*** Opening Records supplied ***
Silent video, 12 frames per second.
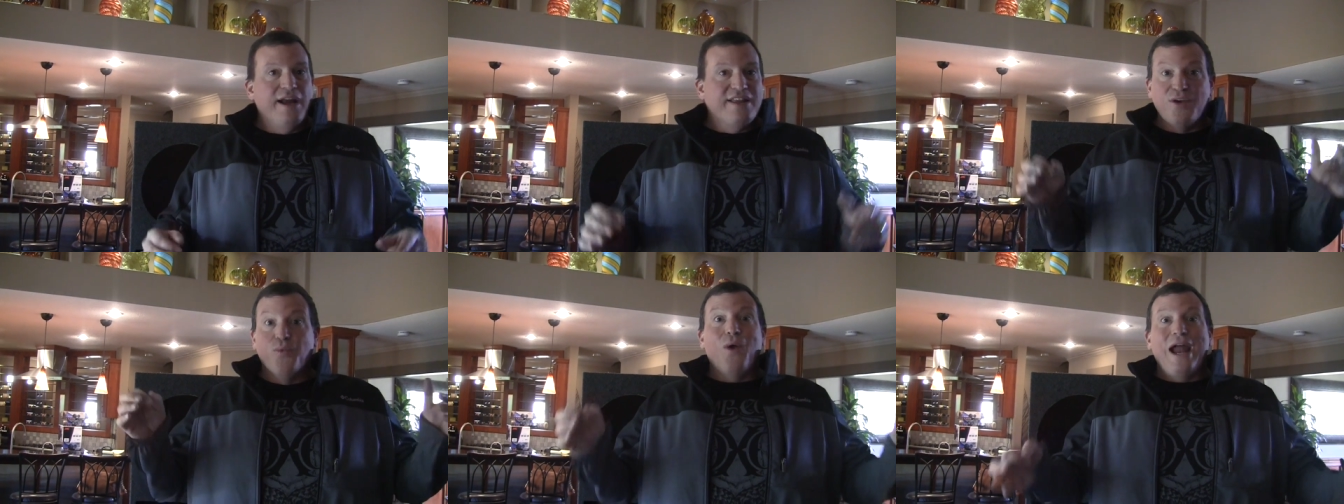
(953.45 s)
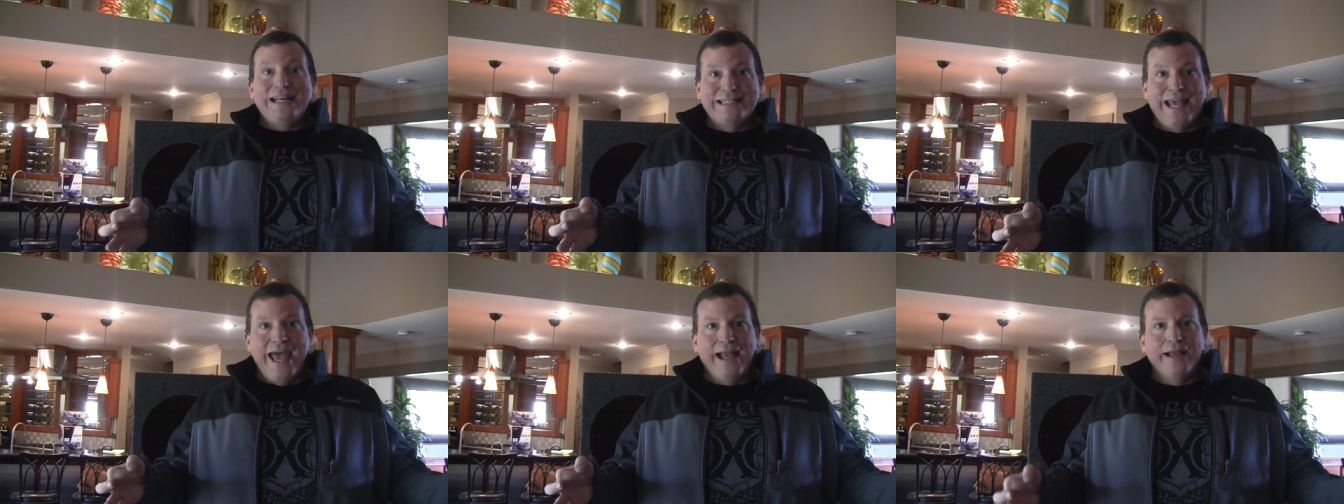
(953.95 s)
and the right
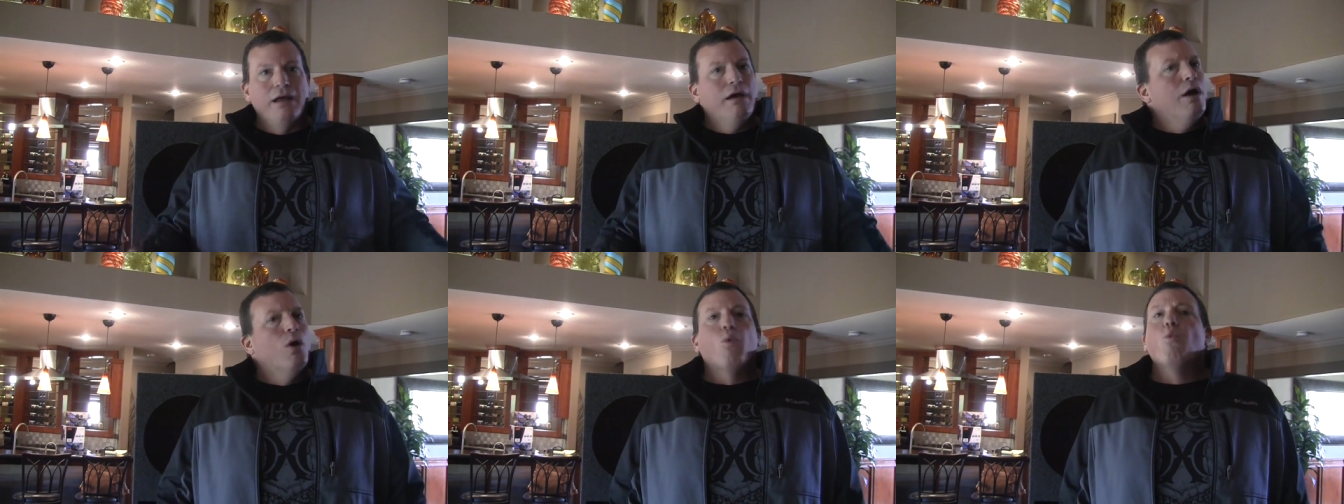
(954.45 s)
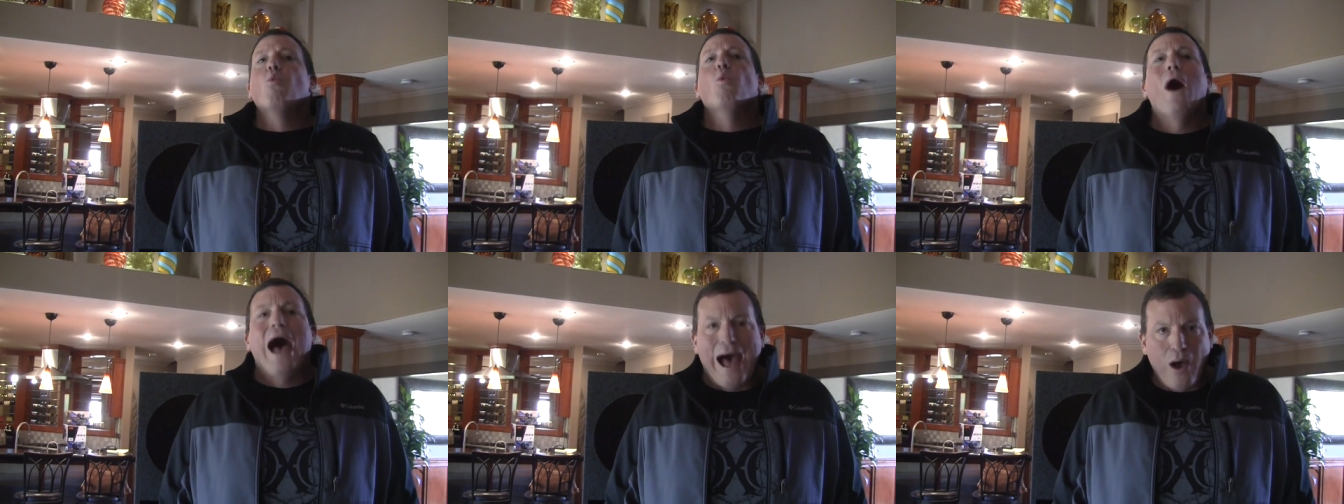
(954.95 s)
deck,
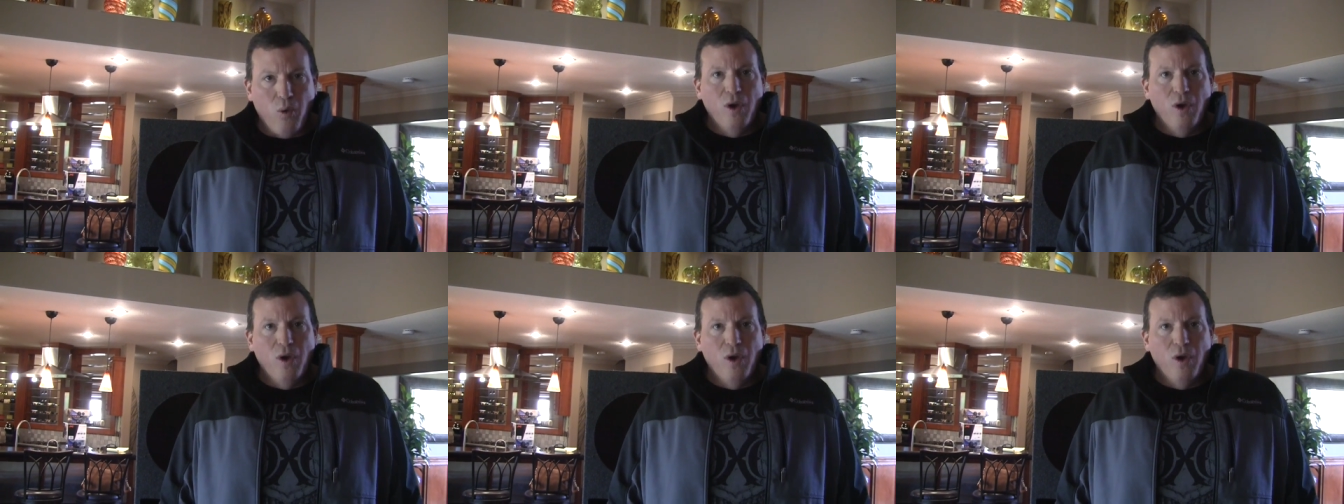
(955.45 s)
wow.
*** Closing Records supplied ***
Every line of the material must be returned verbatim, and pictures must be left behind.

> **Solution to this task**:
Silent video, 12 frames per second.
(953.45 s)
(953.95 s)
and the right
(954.45 s)
(954.95 s)
deck,
(955.45 s)
wow.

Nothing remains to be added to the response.